== EXERCISE AIM ==
Using the records below, quote only the span that opens with the line containing "[00:00:01.00 to 00:00:02.00]" and closes with the line containing "[00:00:09.00 to 00:00:10.00]", exactly and inclusively.

== RECORDS SHOWN ==

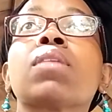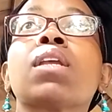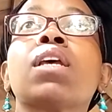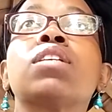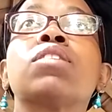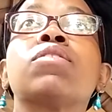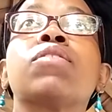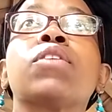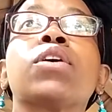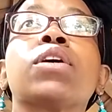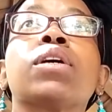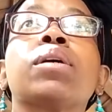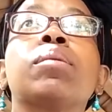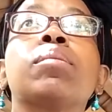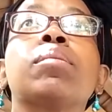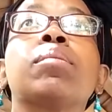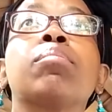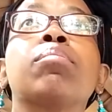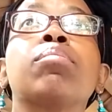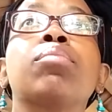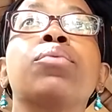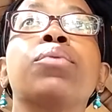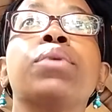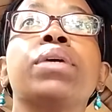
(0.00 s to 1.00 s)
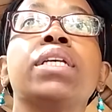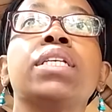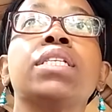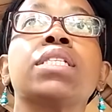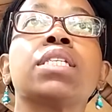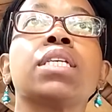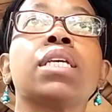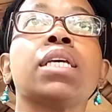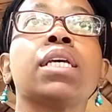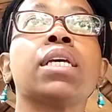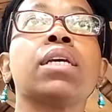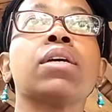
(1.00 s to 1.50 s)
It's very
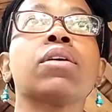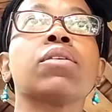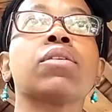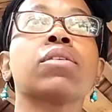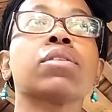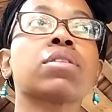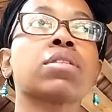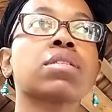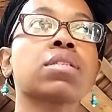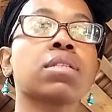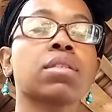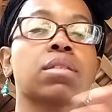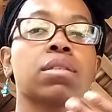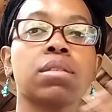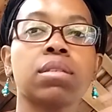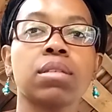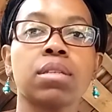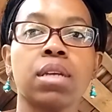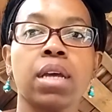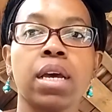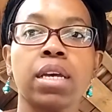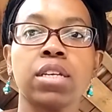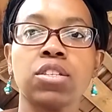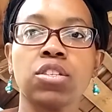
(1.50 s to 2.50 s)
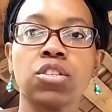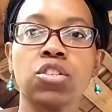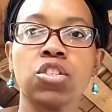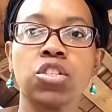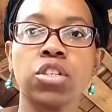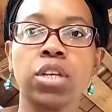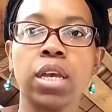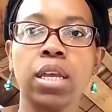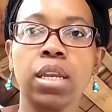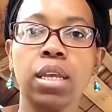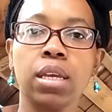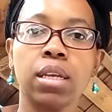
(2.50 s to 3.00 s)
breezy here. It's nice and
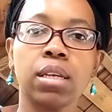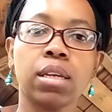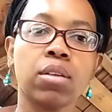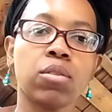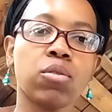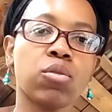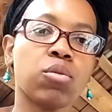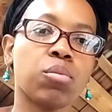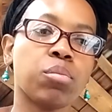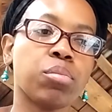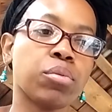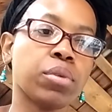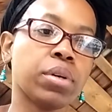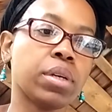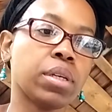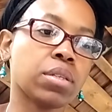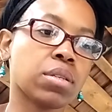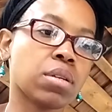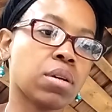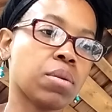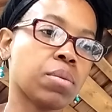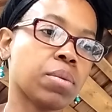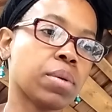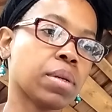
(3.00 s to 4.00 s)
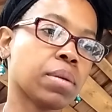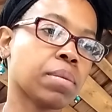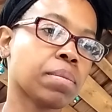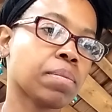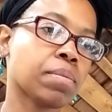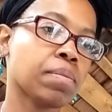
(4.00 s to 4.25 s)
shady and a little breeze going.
==
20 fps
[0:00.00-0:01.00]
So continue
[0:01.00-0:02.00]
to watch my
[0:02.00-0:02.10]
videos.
---
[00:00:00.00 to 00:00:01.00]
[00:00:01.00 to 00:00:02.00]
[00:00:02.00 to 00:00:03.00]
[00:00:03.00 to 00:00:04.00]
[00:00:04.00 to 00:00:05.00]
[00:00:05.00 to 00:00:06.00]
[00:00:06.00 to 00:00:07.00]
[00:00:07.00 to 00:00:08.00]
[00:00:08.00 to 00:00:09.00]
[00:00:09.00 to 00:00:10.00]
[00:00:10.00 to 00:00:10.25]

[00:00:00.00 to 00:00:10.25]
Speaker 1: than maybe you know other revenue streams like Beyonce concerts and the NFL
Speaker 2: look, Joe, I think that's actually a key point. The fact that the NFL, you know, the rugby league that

== ANSWER TO THE PROBLEM ==
[00:00:01.00 to 00:00:02.00]
[00:00:02.00 to 00:00:03.00]
[00:00:03.00 to 00:00:04.00]
[00:00:04.00 to 00:00:05.00]
[00:00:05.00 to 00:00:06.00]
[00:00:06.00 to 00:00:07.00]
[00:00:07.00 to 00:00:08.00]
[00:00:08.00 to 00:00:09.00]
[00:00:09.00 to 00:00:10.00]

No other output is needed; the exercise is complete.